PROMPT: Only the text is wanted; write out each record below exactly and exclude all pictures.

[Extracted data entries]

==============================

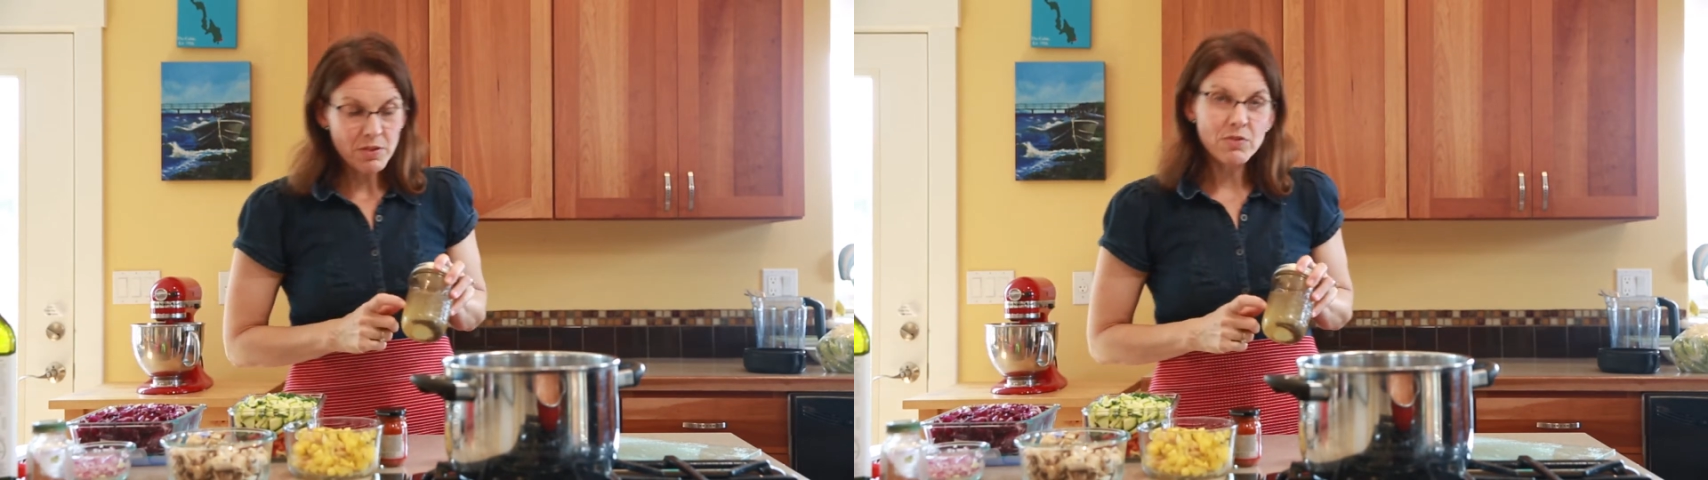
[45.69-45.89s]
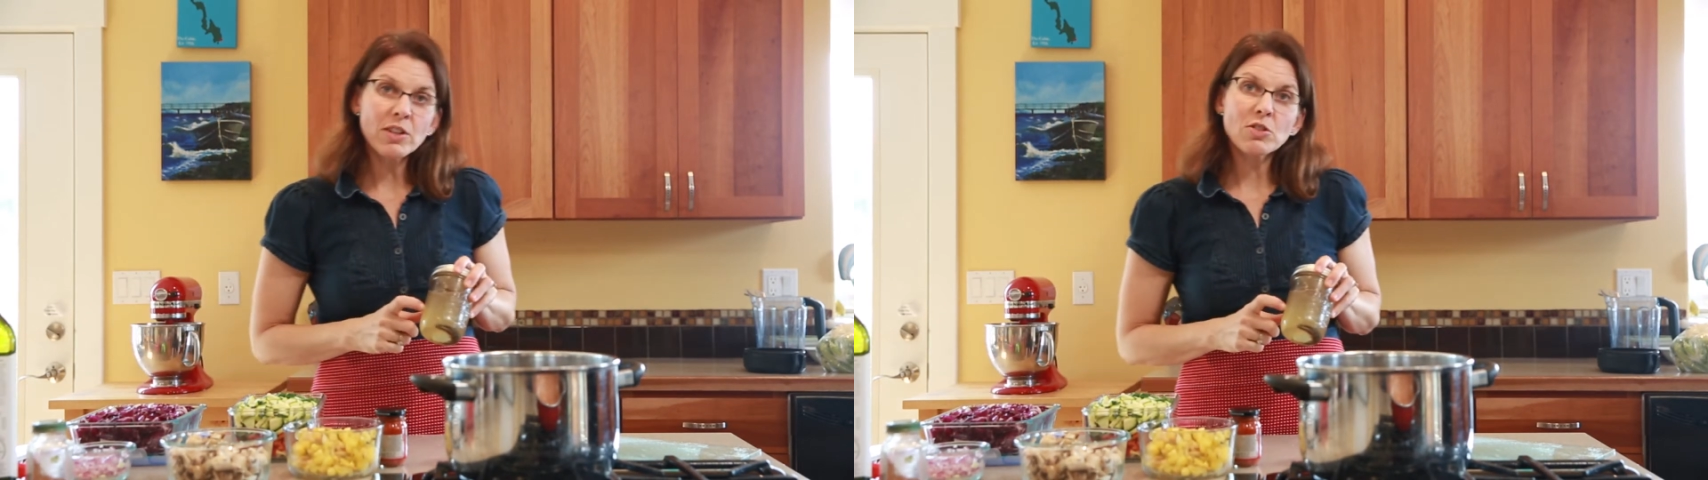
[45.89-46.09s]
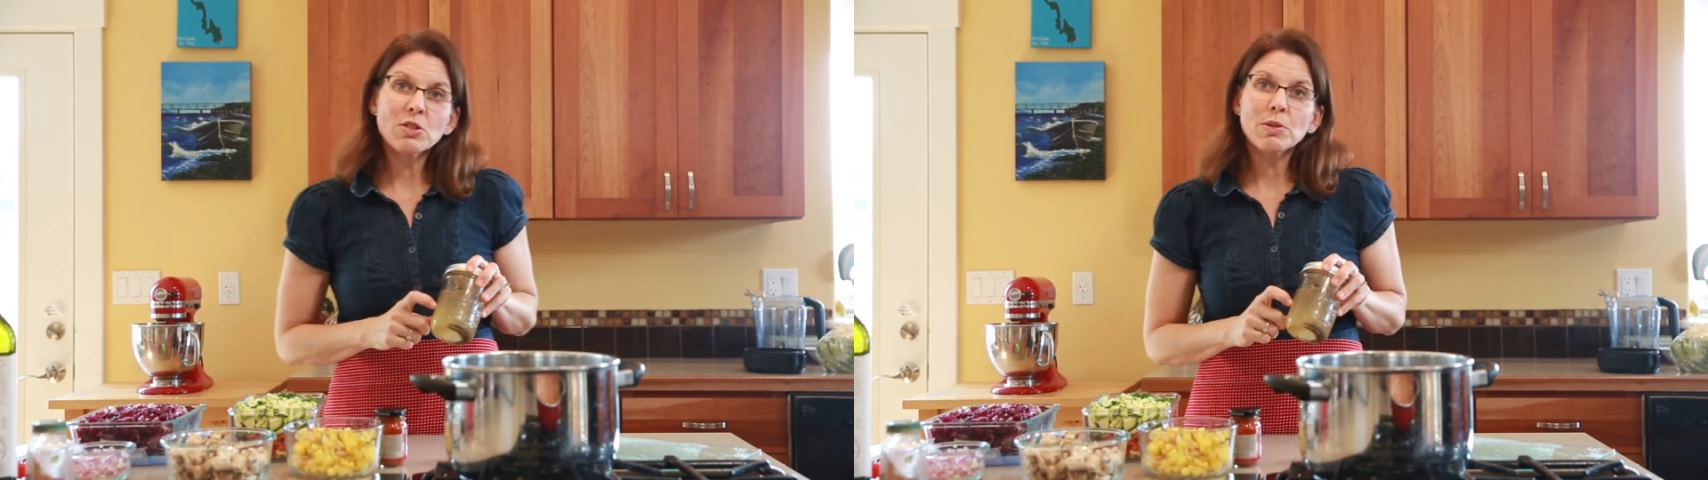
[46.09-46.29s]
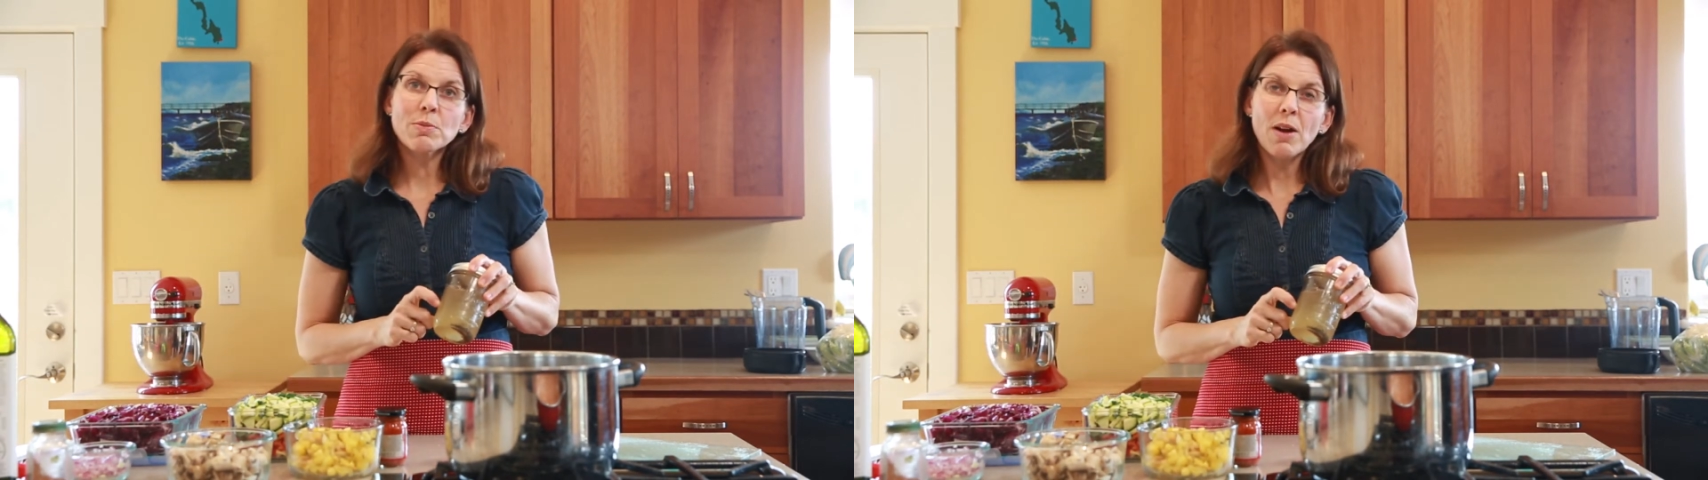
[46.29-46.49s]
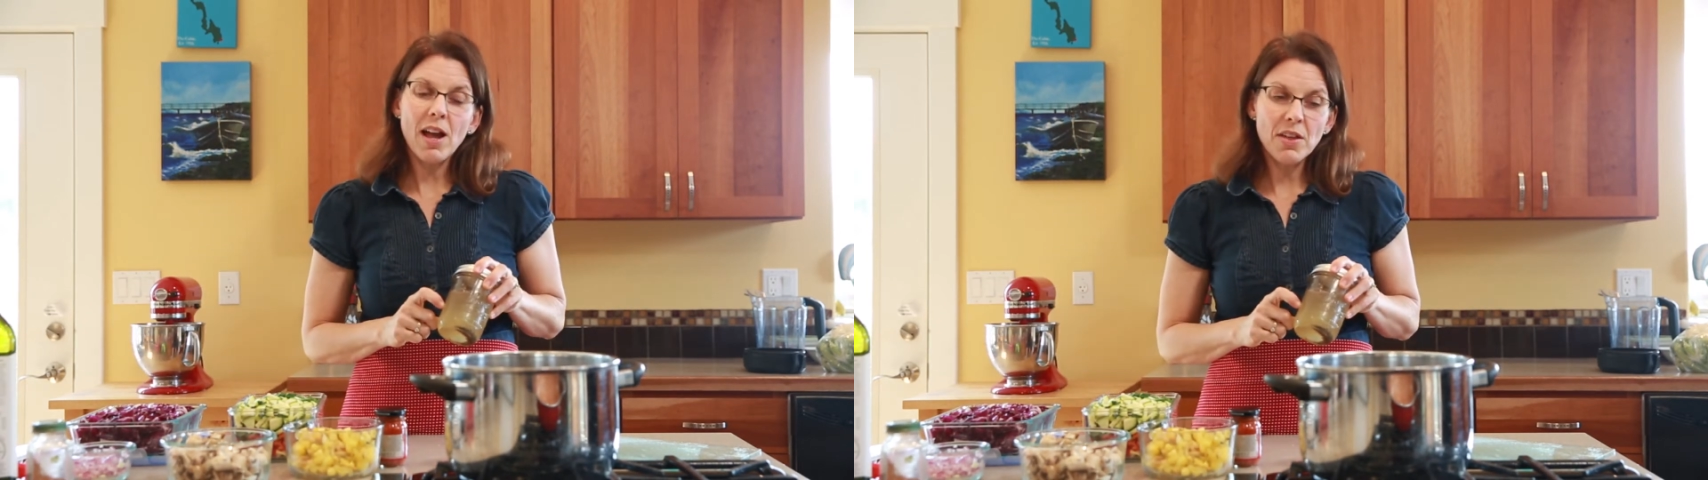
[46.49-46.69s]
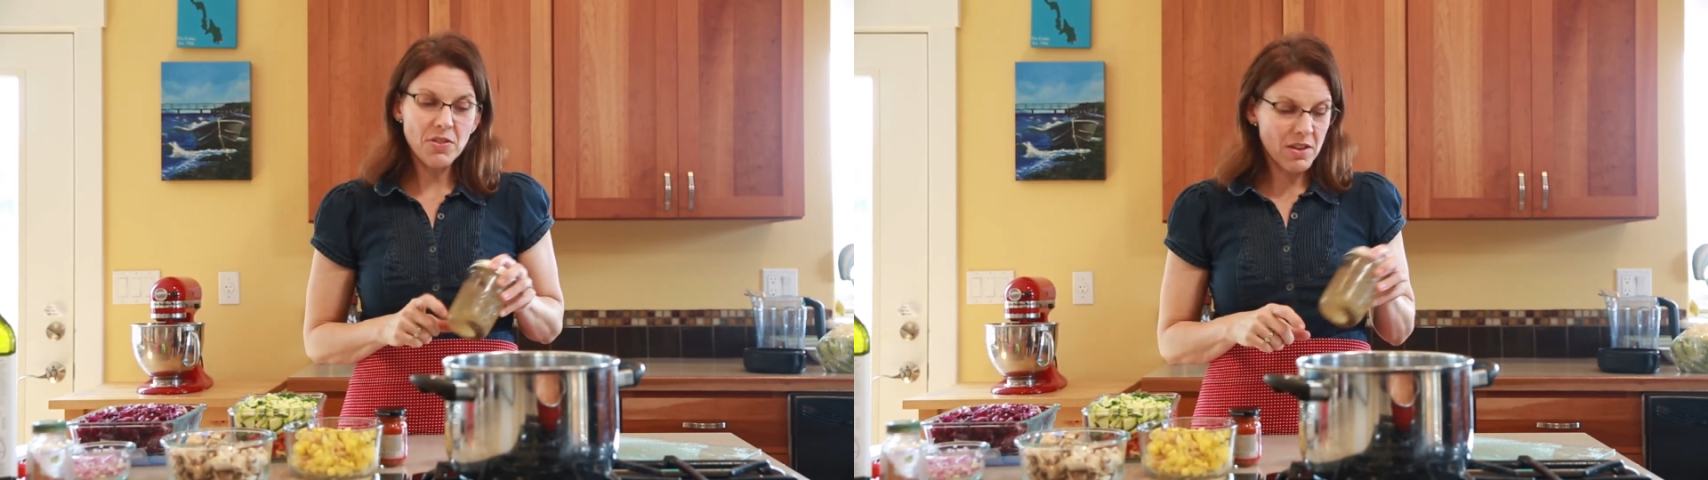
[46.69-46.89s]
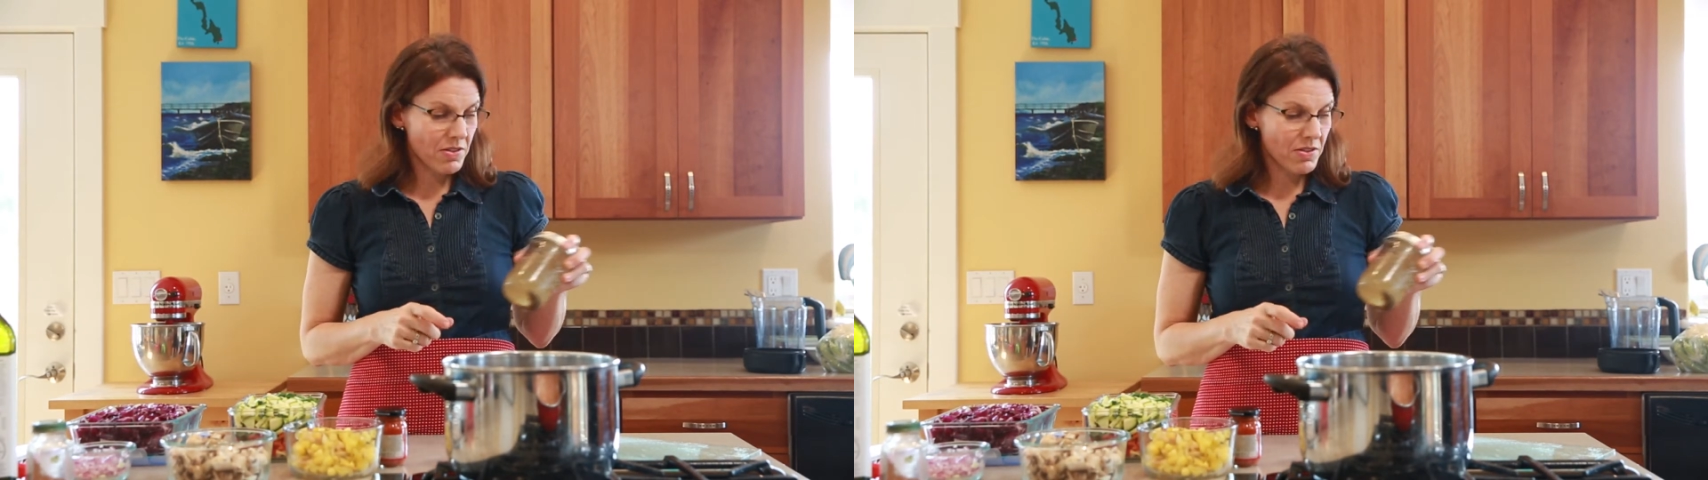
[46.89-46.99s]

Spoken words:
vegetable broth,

==============================

OUTPUT FOR THIS EXERCISE:
[45.69-45.89s]
[45.89-46.09s]
[46.09-46.29s]
[46.29-46.49s]
[46.49-46.69s]
[46.69-46.89s]
[46.89-46.99s]

Spoken words:
vegetable broth,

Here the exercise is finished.